In sum, Summit leaders conceded from the start to industrial meat corporations allowing them to initiate the terms of the debate within the Summit process; the meat industry ultimately held their ground. Whereas Summit leaders initially excluded and marginalized different parts of the human rights community; that community fought and gained ground by getting agroecology on to the peripheries of the Summit’s agenda.

In more tactical terms – if we understand Summit leadership as dominated by sustainable intensive agriculture organizations, they lost their fight against the industrial intensive meat sector and revealed themselves as proponents of a “green” politics that is unreceptive to people’s human rights demands. It remains to be seen which national and global policy makers will continue supporting industrial intensive agriculture, which will find sustainable intensive agriculture more appealing after the Summit, and which will align with the human rights community and turn more towards agroecology.

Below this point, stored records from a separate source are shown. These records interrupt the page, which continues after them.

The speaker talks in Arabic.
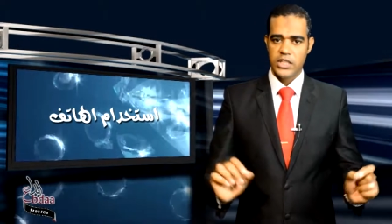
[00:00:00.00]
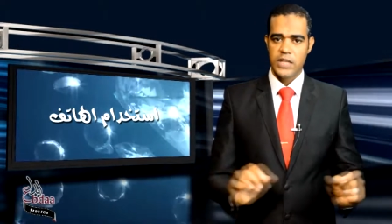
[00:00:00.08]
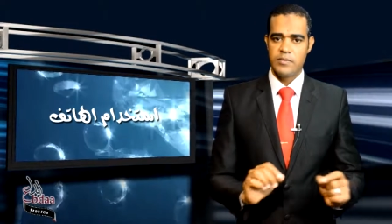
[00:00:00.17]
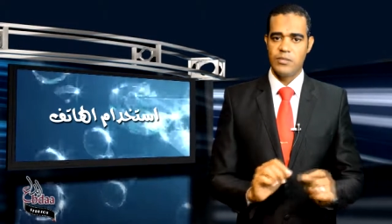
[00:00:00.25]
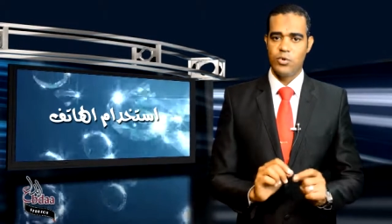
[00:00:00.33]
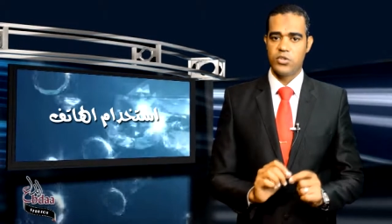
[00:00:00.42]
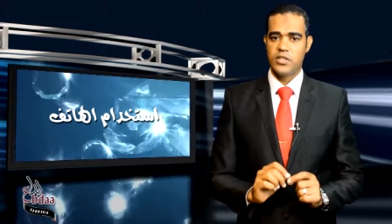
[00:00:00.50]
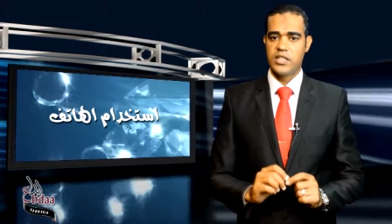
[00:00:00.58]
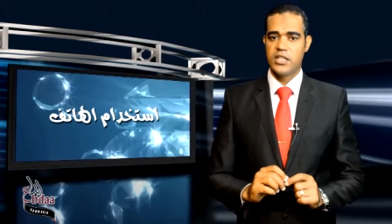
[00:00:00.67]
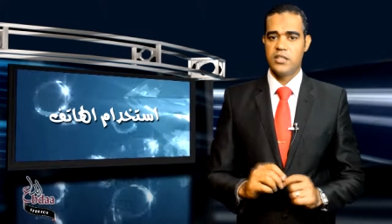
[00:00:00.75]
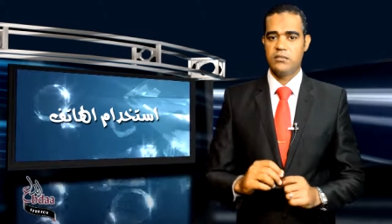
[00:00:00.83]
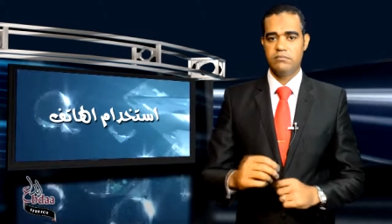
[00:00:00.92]
نبذه
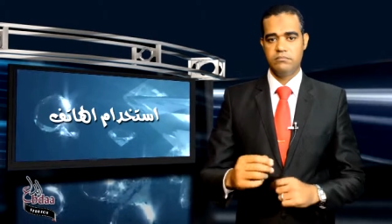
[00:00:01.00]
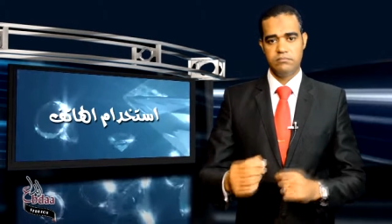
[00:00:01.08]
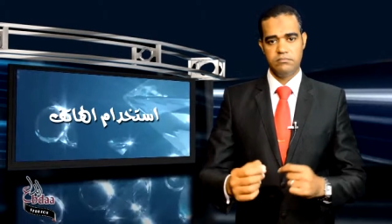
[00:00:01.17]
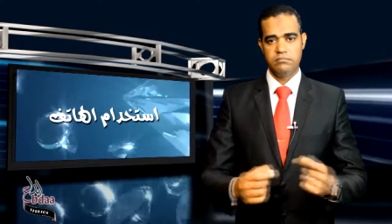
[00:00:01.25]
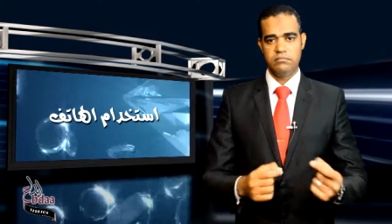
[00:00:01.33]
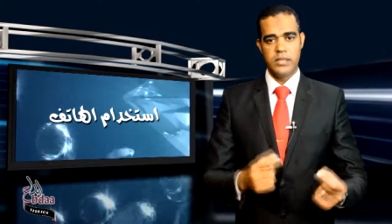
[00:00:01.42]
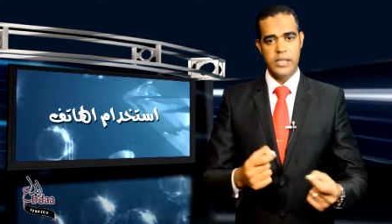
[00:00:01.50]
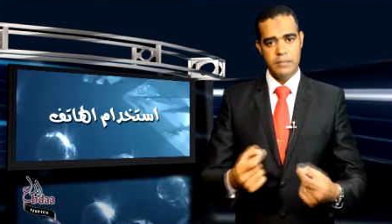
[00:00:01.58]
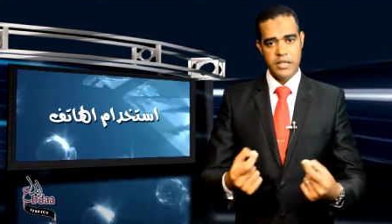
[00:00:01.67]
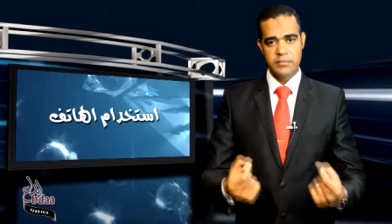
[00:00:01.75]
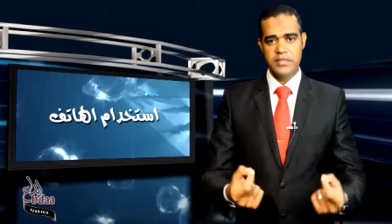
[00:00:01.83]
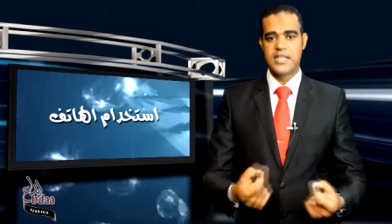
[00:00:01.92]
مختصره
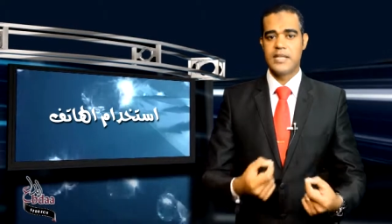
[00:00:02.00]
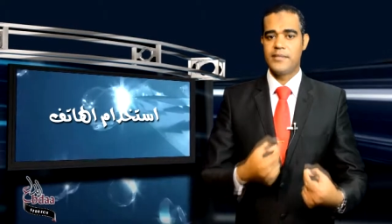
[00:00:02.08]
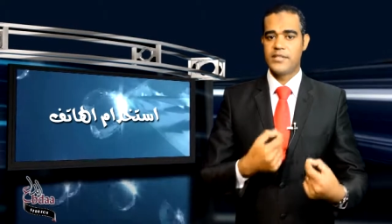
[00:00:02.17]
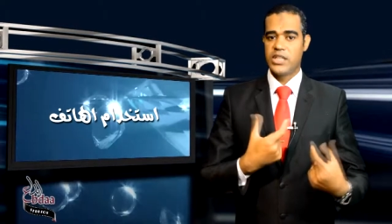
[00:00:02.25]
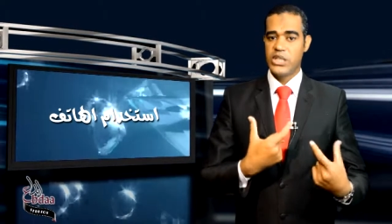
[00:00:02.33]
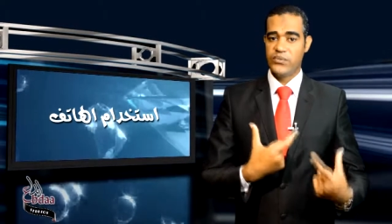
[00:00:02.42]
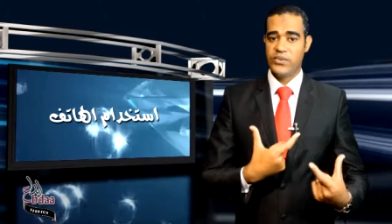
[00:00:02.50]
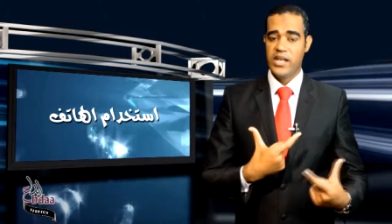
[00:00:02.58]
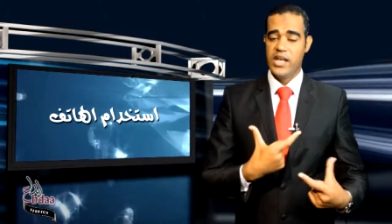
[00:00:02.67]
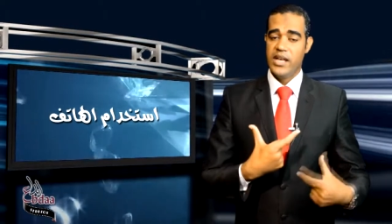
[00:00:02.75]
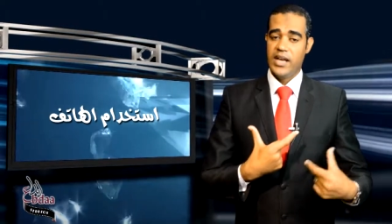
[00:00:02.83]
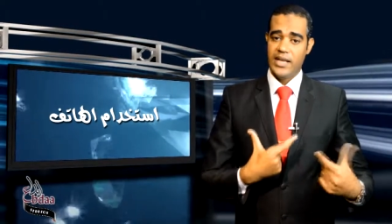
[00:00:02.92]
بابتسامه ظريفه
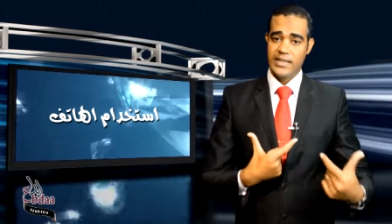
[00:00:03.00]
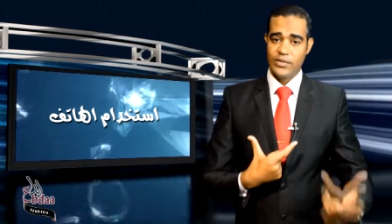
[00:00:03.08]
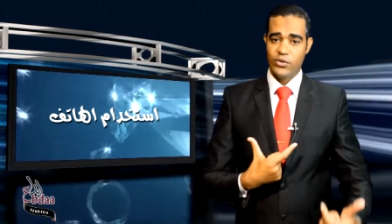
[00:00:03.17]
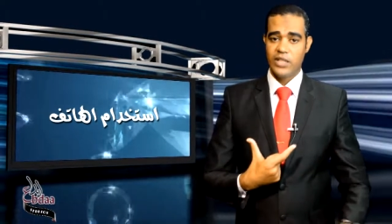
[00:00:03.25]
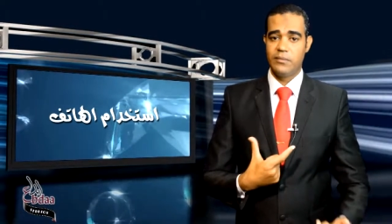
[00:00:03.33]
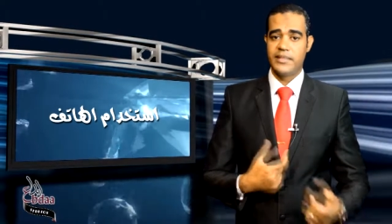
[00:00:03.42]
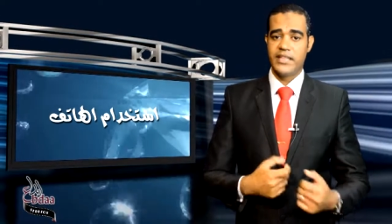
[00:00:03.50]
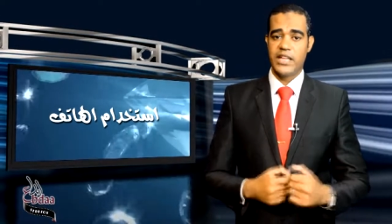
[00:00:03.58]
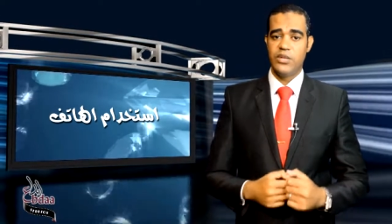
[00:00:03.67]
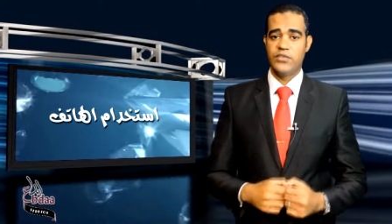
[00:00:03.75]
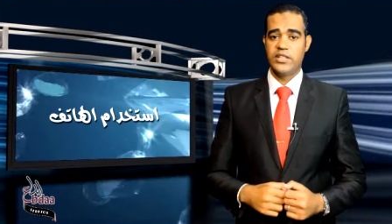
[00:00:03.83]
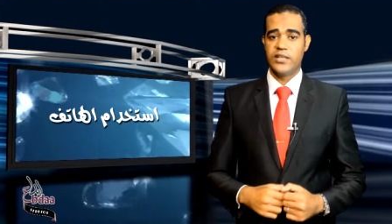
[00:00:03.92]
حتى وانا
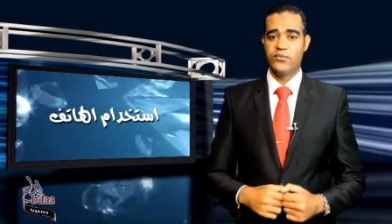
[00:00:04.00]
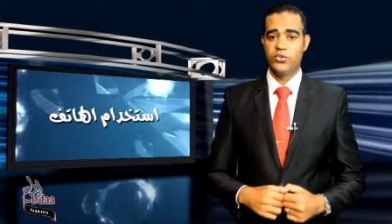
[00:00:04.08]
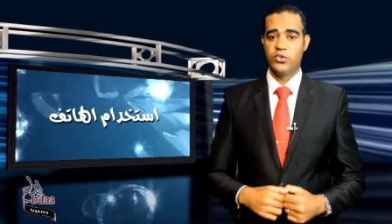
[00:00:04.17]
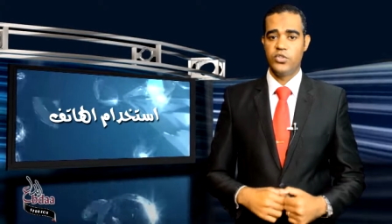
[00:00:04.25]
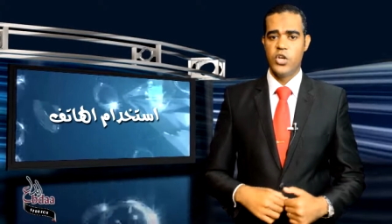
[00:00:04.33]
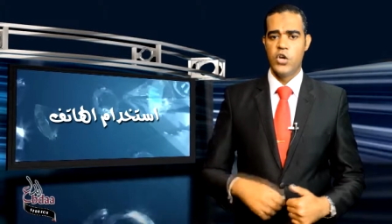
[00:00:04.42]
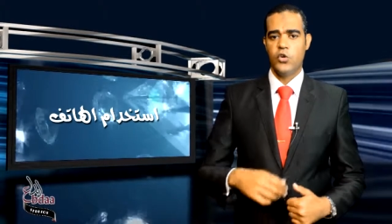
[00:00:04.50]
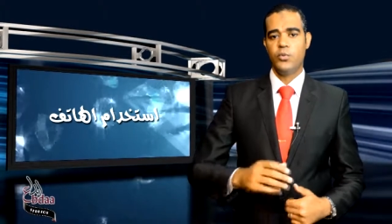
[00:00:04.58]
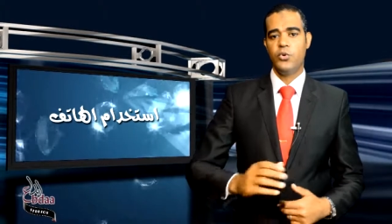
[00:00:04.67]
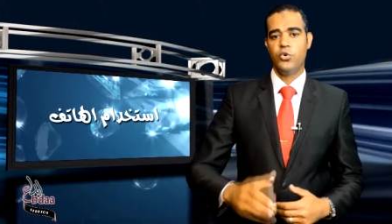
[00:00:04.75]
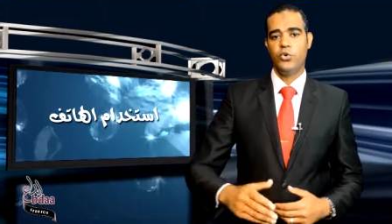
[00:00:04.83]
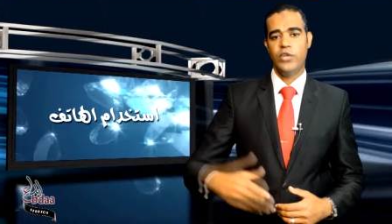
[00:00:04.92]
بتكلم في التليفون
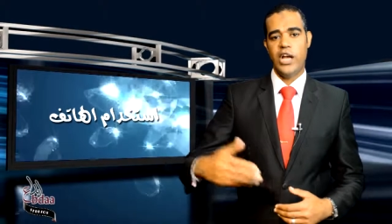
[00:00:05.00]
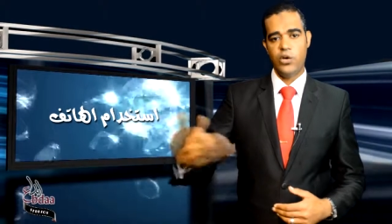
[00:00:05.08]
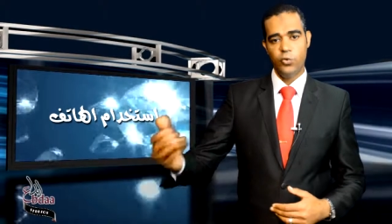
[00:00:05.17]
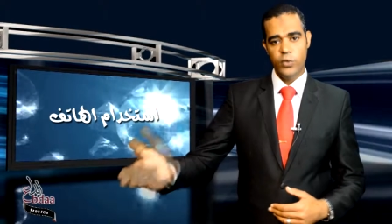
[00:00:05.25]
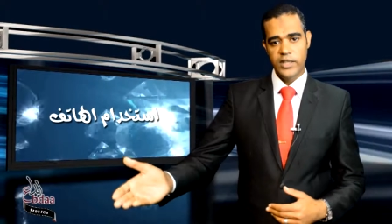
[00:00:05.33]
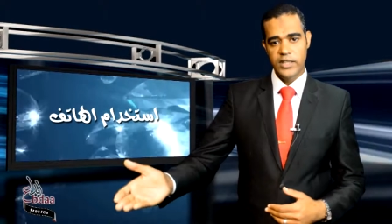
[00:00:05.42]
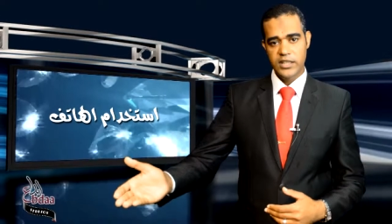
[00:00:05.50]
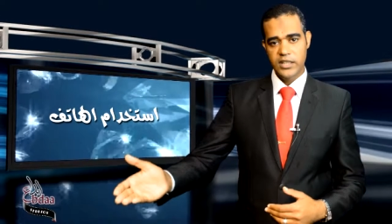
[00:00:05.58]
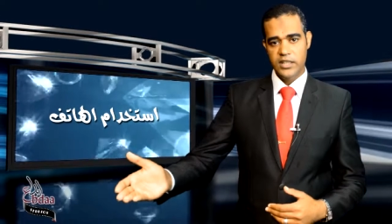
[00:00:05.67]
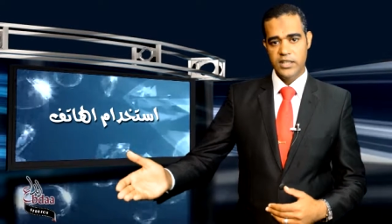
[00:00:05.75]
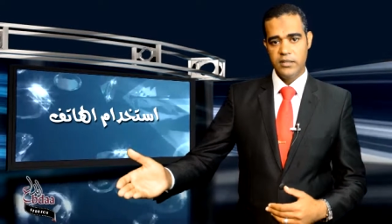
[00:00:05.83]
وبقول له يحولني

On Not Ignoring The Elephant in The Room

Finally, I am still baffled as to why the Summit leaders chose to ignore all aspects of the pandemic. The COVID-19 pandemic has affected not only the health of individuals and communities, it has had profound implications on different dimensions of food security and nutrition. If statistics provide any guidance, in 2020, the number of people who did not have access to adequate food rose by 320 million to 2.4 billion – nearly a third of the world’s population. The increase is equivalent to that of the previous five years combined. An estimated 720–811 million people faced hunger in 2020, an increase in the range of 70–161 million from the previous year. Approximately 660 million people may still face hunger in 2030, in part due to lasting effects of the pandemic on food security, in particular because of the lack of access to adequate food (FAO, 2020). In 2020, 41 million people in 43 countries were at risk of famine, up from 27 million in 2019 (UN, 2021).

How the world responds to the pandemic and its impacts on our food security over the next few years will determine the future of our food systems for decades to come. Ultimately, people will be better off if the Summit recedes into the background as an event that happened and passed. Communities, peoples, and governments will be better off if they focused their efforts on addressing people’s immediate needs. And the path leading to a better future will be clearer if everyone gives due regard to questions of who has power in the current food system and who caused the problems we are facing today.